3 La sélection présentée ici s’entend comme étant le résultat de photographies à l’intérieur de photographies, ou comme une photographie secondaire. Ce processus délibéré donne lieu à une nouvelle série conçue spécialement pour le dossier de ce numéro. Celle-ci privilégie une puissance métonymique et métaphorique des images, qui chasse un regard sans guide de navigation préétabli à travers des coupes vertigineuses. Il serait juste de dire de ce regard qu’il enjambe les multiples strates architecturales, sociales et historiques de l’espace urbain selon la logique presque audible d’un empirisme déchaîné.

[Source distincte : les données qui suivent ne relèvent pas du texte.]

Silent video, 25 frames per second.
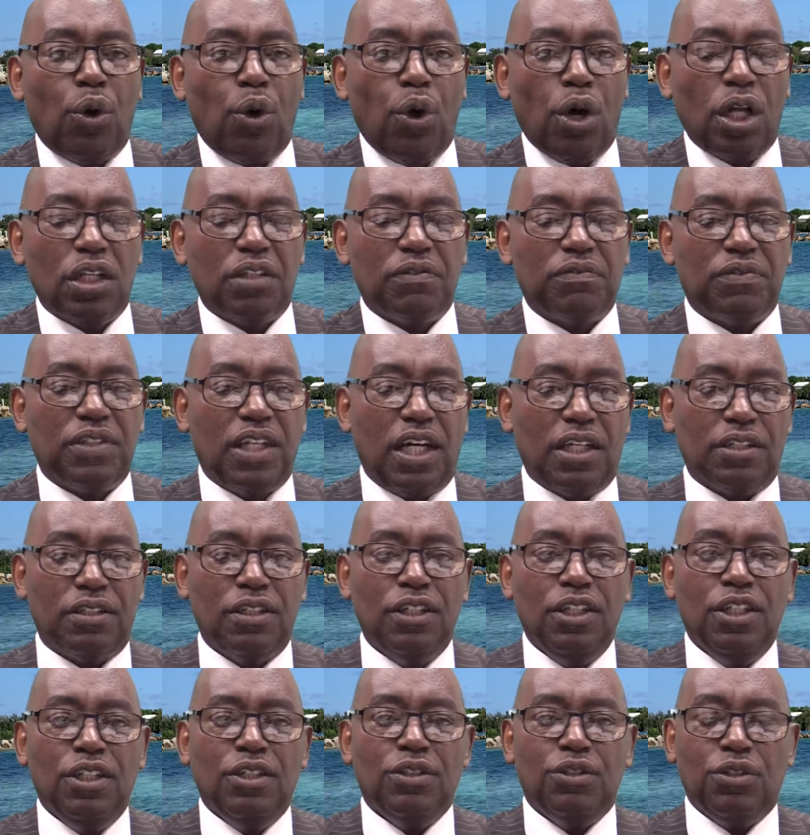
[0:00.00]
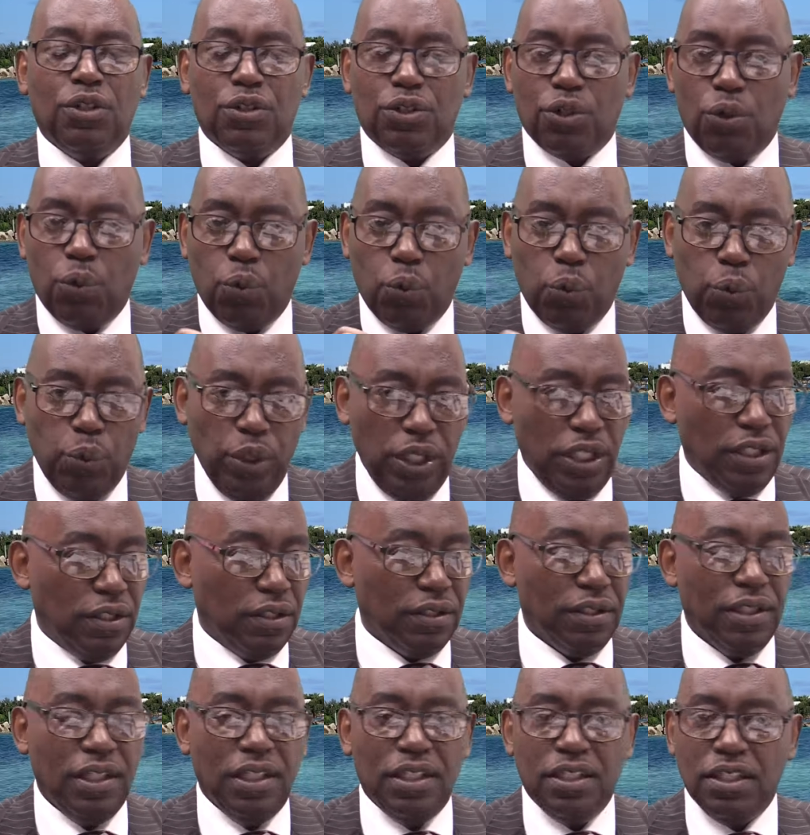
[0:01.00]
all of that to the
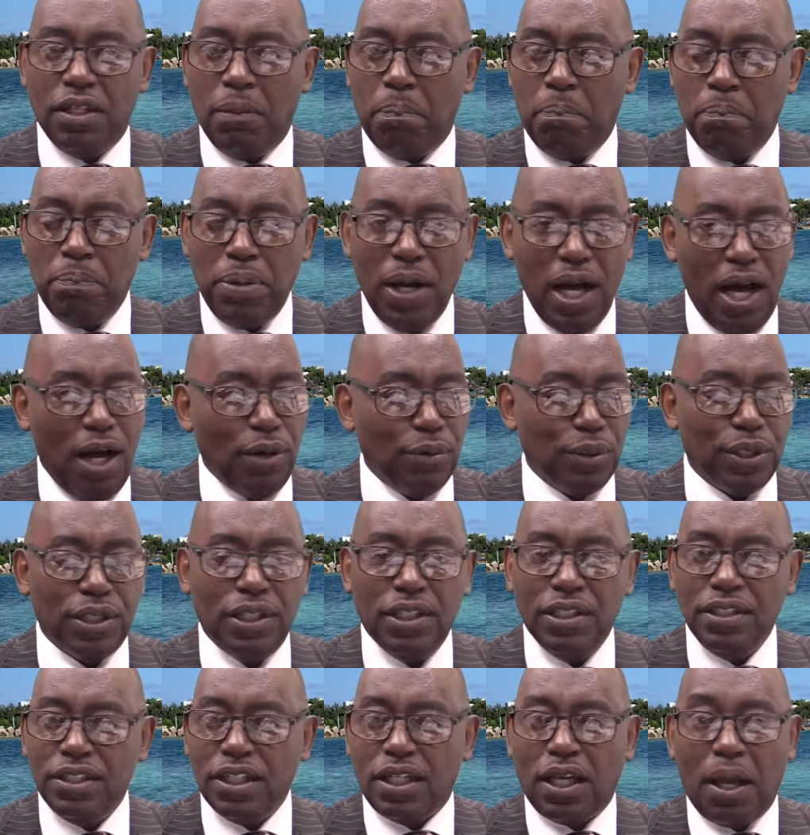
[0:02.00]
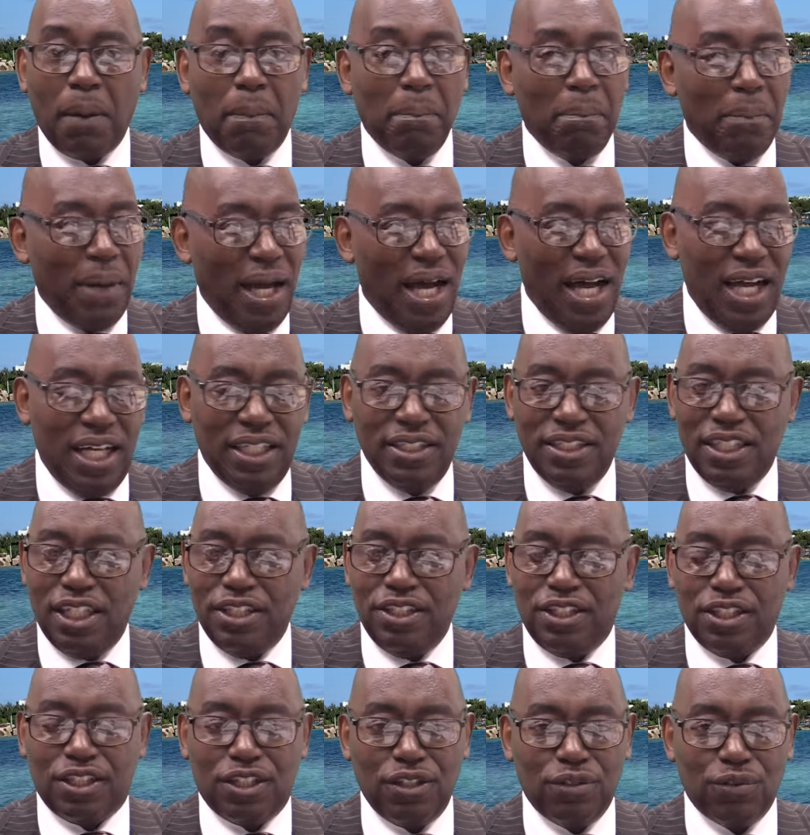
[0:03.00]
will, the power, the command,
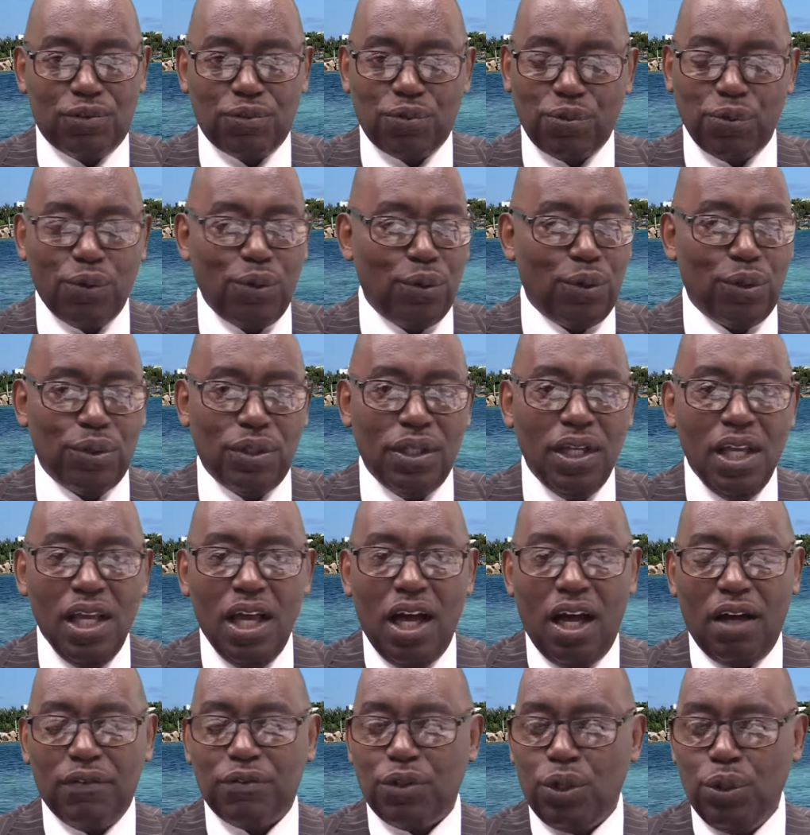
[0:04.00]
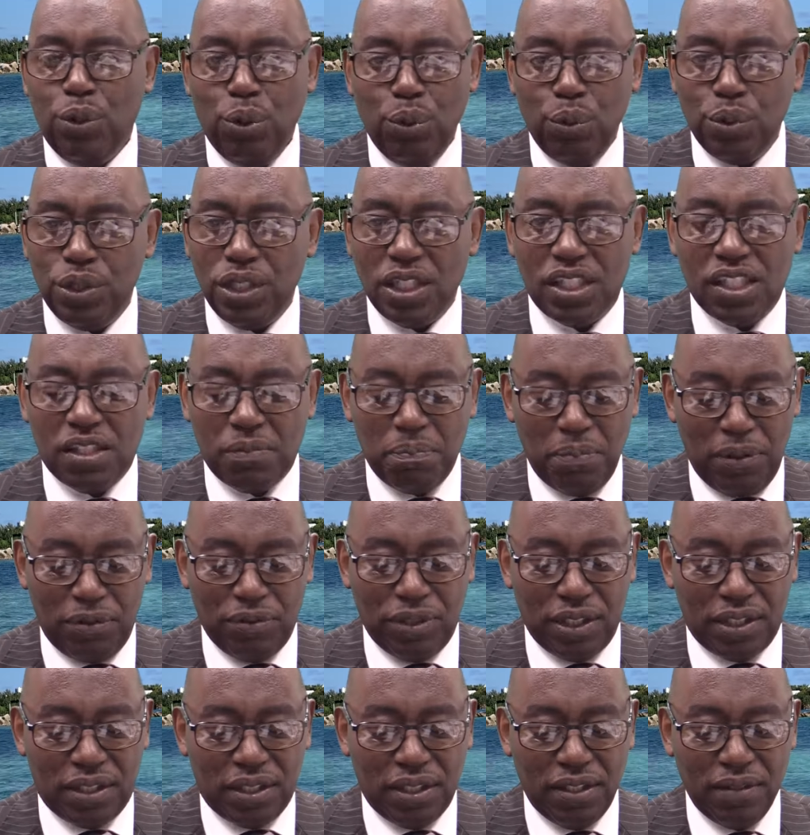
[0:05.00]
and the control of the Holy
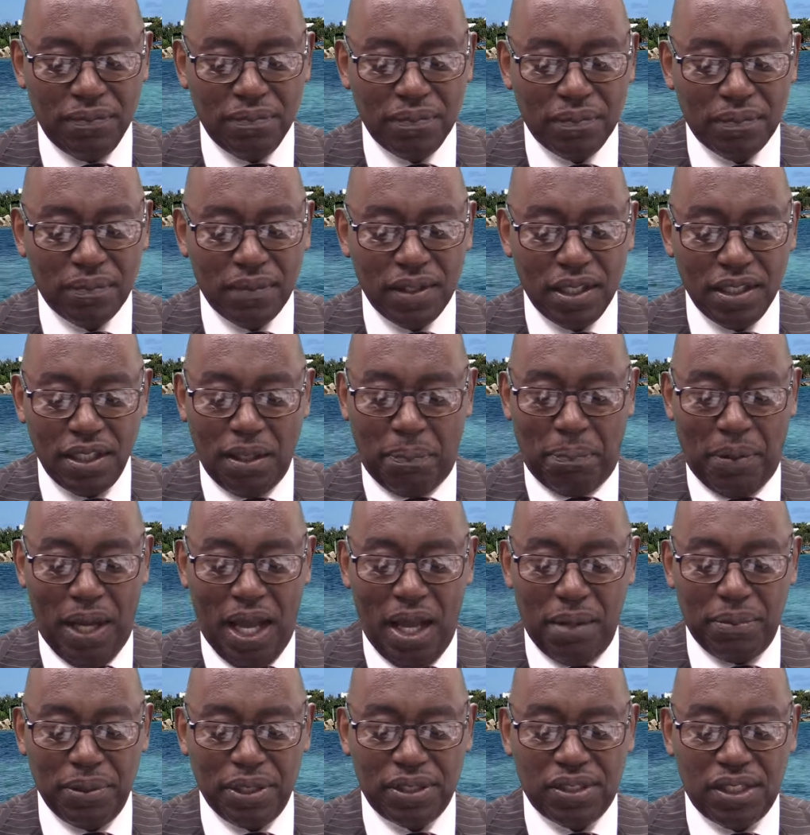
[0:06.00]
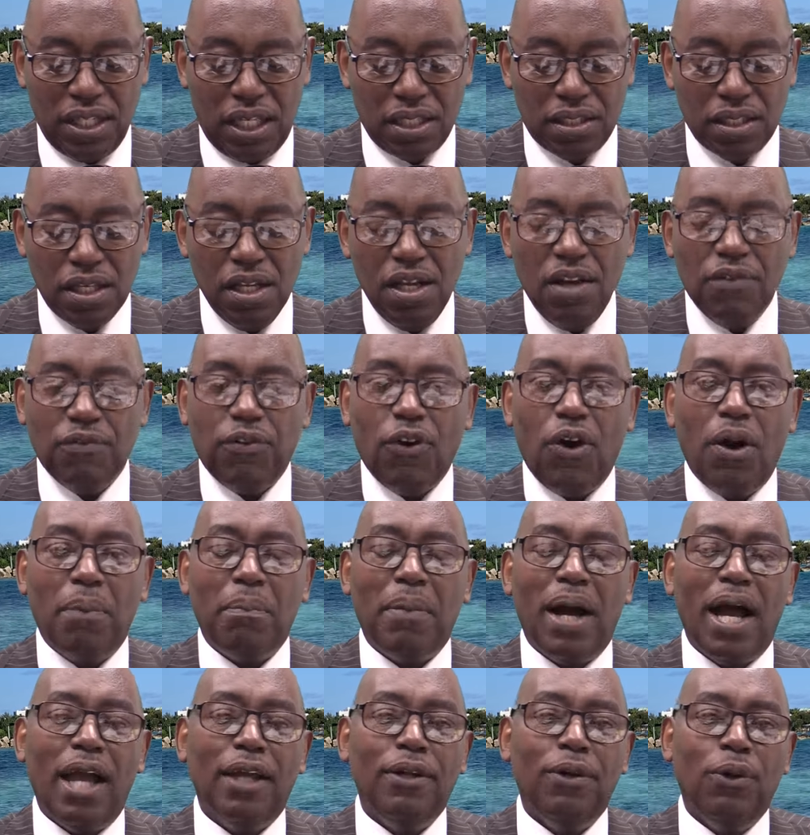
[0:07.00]
Spirit. The Bible says, for
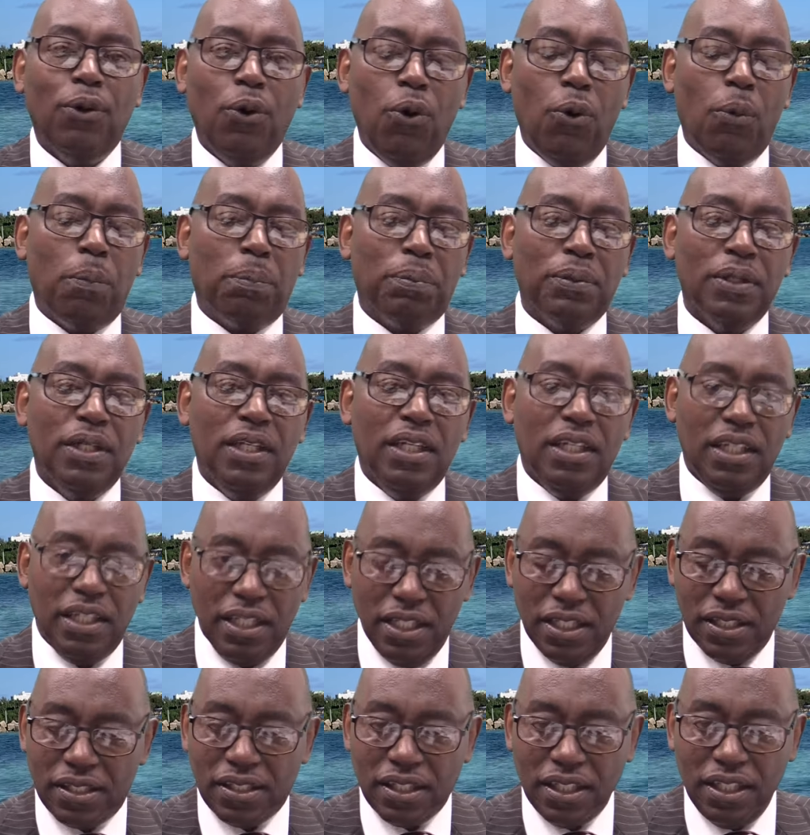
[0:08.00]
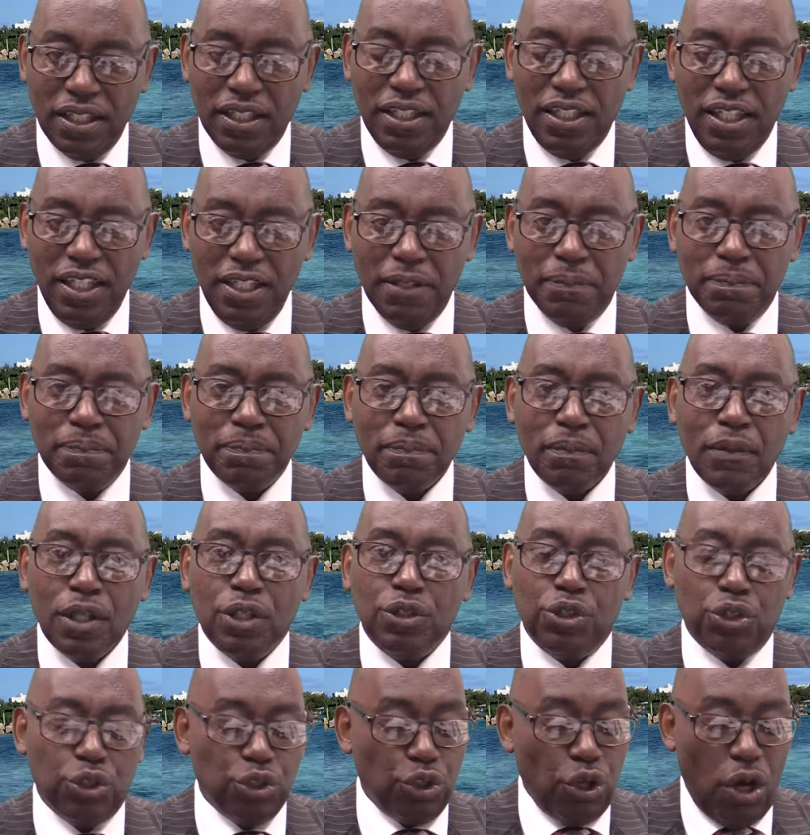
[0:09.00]
my hope is in him.
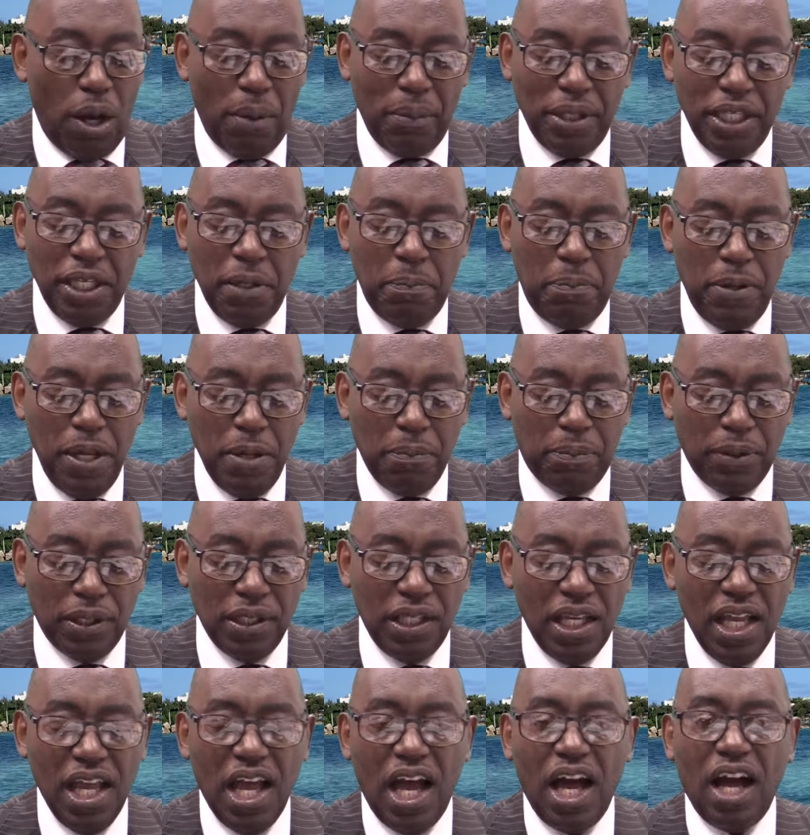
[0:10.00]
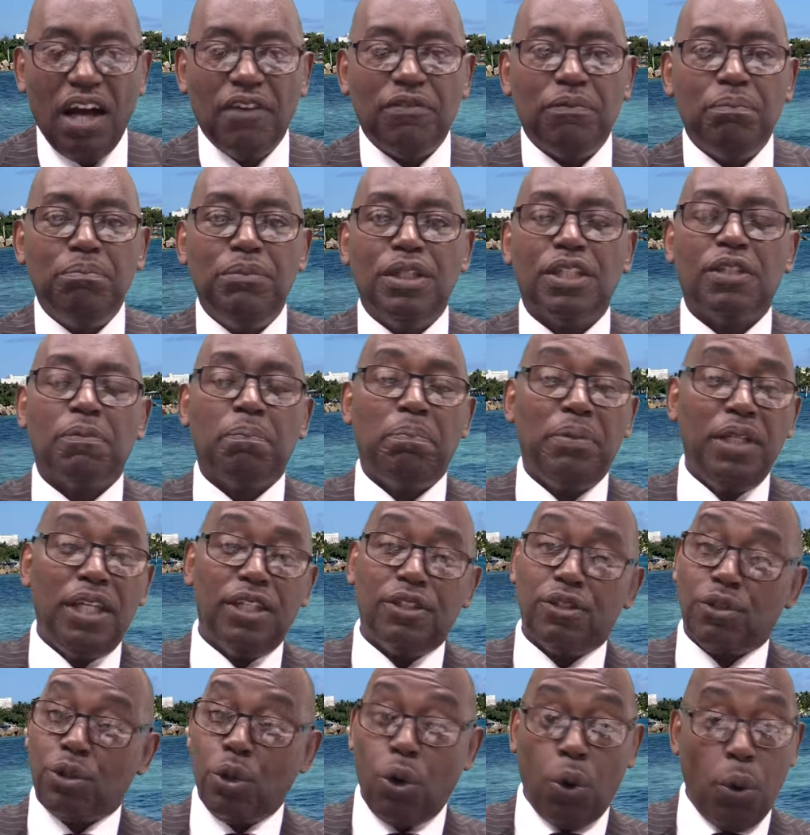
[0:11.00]
Do you know how many people have
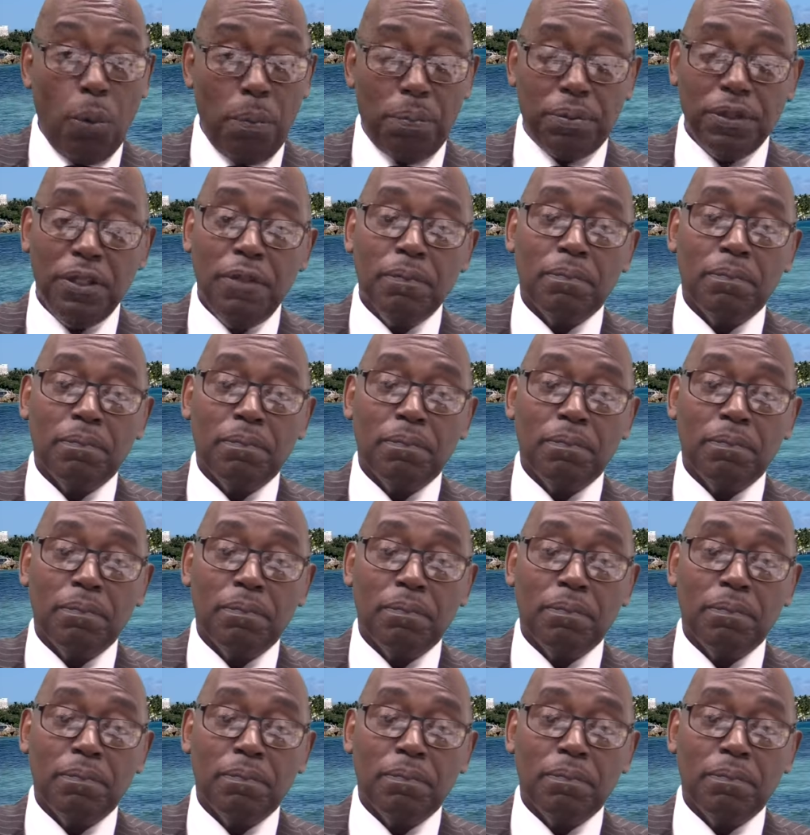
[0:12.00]
misplaced hope,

4 Nonobstant l’assaut visuel de structures et de dynamiques d’apparence contingentes, déconcertant tout désir de perspective simple, ce regard affranchi du langage sémantique convenu (ein Sehen ohne Vorbild) est néanmoins l’expression d’une grande exigence analytique et formelle. Celle-ci se révèle surtout dans la juxtaposition des images en série, qui nous propulse dans le flux des superpositions du sens et de l’hétérogénéité qui traverse cette ville. Ainsi mobilisé, le regard prend la cadence, se précipite avec vitalité à travers l’étroitesse de cette ville, enjambant les paliers historiques de ses transformations et de ses extensions improvisées toujours plus vertigineuses. Le silence de l’image, et l’inertie de l’instant photographique capturé, s’ouvrent alors à l’énergie brute qui alimente le grincement des plaques tectoniques historiques et culturelles : l’Europe, les Balkans, le Proche et l’Extrême-Orient. La photographie devient alors une surface de résonance du bruit visuel de l’histoire.